Extending the Data Profiling Task
SQL Server 2008 RTM has been out a while now and yet, I am just now making my way to using the Data Profiling Task, new to SSIS in this release. Time and client demands are always a factor governing when and what I get to look at, however I had read up on the features and was hoping that what I had read was not all the new task could do.
The new task is a good start, but unfortunately, it is a little more limited than I would have hoped. Fortunately though, with the SSIS APIs open to us, we can use the class object as we please.
So first, what did I find limiting about the Data Profiling Task?
It appears that its intended design was to serve as a checkpoint during loads/transforms and that conditional logic can be applied based upon results; this is incredibly useful. My major concern is with activities that happen before the design phase – and quite directly, before any development begins at all.
Reference this great little tip from Kimball here on data profiling and its necessity according to his framework – profiling is tantamount to understanding the system that you are getting ready to work with in the course of a project.

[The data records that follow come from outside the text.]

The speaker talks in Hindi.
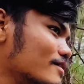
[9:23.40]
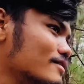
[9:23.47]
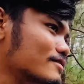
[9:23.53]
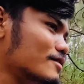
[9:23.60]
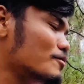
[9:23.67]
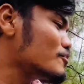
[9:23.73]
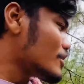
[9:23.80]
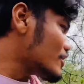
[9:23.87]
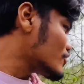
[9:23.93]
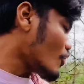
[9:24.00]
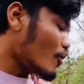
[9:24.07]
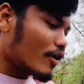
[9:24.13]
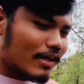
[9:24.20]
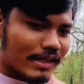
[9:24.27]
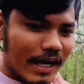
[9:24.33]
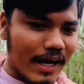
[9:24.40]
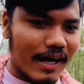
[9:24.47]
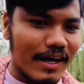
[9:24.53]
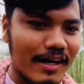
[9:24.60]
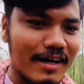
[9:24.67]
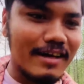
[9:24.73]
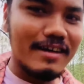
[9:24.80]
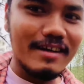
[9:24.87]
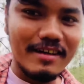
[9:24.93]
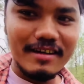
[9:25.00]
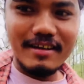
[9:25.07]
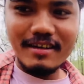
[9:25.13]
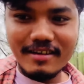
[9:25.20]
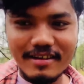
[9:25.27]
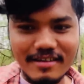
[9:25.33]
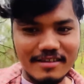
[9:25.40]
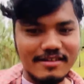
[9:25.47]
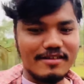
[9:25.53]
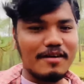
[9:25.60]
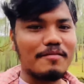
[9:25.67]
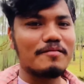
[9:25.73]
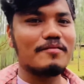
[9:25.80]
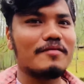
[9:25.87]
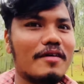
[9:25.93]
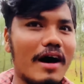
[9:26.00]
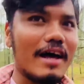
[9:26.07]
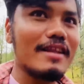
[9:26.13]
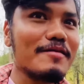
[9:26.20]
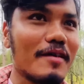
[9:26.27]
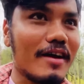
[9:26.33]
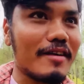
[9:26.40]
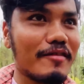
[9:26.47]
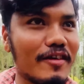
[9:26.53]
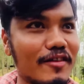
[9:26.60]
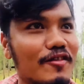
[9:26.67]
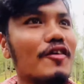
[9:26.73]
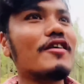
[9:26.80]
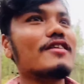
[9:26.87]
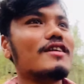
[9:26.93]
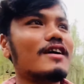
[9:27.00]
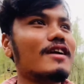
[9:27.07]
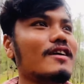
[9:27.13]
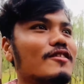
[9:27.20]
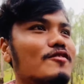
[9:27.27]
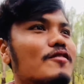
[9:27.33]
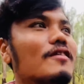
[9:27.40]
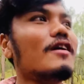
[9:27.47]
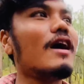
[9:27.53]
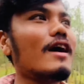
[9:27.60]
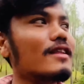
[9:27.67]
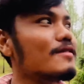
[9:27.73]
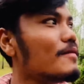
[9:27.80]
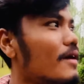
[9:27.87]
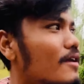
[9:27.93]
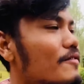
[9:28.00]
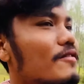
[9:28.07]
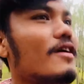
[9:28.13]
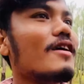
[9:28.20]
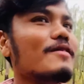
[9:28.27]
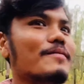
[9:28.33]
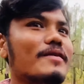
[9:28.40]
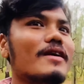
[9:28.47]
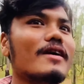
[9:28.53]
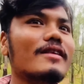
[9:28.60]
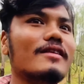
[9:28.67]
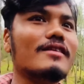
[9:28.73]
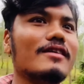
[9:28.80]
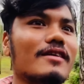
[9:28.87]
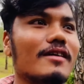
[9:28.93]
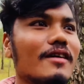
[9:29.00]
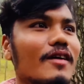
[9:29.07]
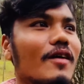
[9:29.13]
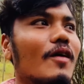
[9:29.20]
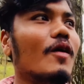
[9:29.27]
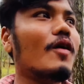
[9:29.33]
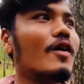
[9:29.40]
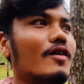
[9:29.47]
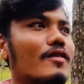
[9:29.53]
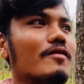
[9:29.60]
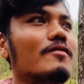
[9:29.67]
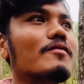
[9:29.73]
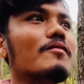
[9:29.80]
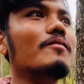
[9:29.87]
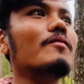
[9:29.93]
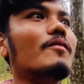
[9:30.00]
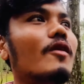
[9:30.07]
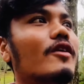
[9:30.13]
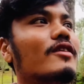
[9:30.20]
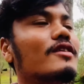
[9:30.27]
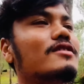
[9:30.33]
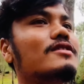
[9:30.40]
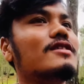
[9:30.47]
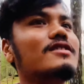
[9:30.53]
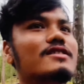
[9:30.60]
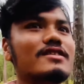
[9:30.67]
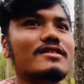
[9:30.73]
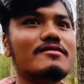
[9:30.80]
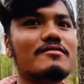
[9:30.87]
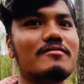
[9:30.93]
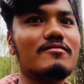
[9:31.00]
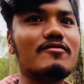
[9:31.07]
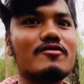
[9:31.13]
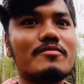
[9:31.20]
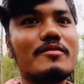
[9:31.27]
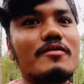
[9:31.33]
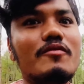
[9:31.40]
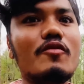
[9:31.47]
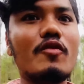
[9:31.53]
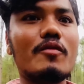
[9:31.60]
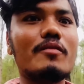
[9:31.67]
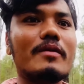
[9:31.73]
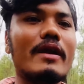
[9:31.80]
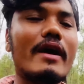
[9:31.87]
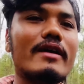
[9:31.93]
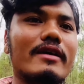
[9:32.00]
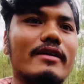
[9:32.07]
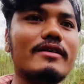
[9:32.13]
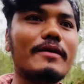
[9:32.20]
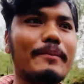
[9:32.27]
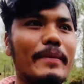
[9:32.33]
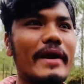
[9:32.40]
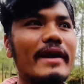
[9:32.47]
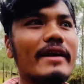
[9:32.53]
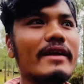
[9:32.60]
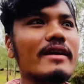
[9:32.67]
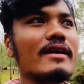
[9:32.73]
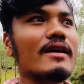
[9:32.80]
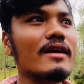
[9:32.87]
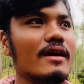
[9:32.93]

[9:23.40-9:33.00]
जब उनका दौर था जब आदि मानव का दौर था ना तो आदि मानव यहीं पर रहते थे और बहुत अच्छी अच्छी उसमें वो बनाई गई है पेंटिंग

To get to the heart of what I wanted to see the Data Profiling task do: I want to use it to generate an aggregate view of a given system so that I can view the results and learn more about the data within the database. Many of us have been given a database, custom built or extended far from the original software vendor’s spec, with little documentation.
Even for those who are not preparing to move this data for warehousing or reporting, anything that provides a reference to what the data is, how it is stored, how unique, etc. is a boon for developers.
The Data Profiling task can deliver this data — but only one table at a time?
There are no expression settings or variables that you can use to set which table and where the output goes. For two of the profiling tasks, I can see this as a bit of a problem – both the Candidate Key and Value Inclusion profile do not lend themselves to being easily generated dynamically via iterating over all the tables and views in a database.
But all the others are useful in this aggregated manner, so why, if I am looking at a client database that has 96 tables, must I build 96 tasks via Visual Studio and still not end up with an aggregate report (just 96 xml files)? I would like to be able to run this on the entire database, and start looking at the hotspots or data profile results that are the fat tails in the distribution chart.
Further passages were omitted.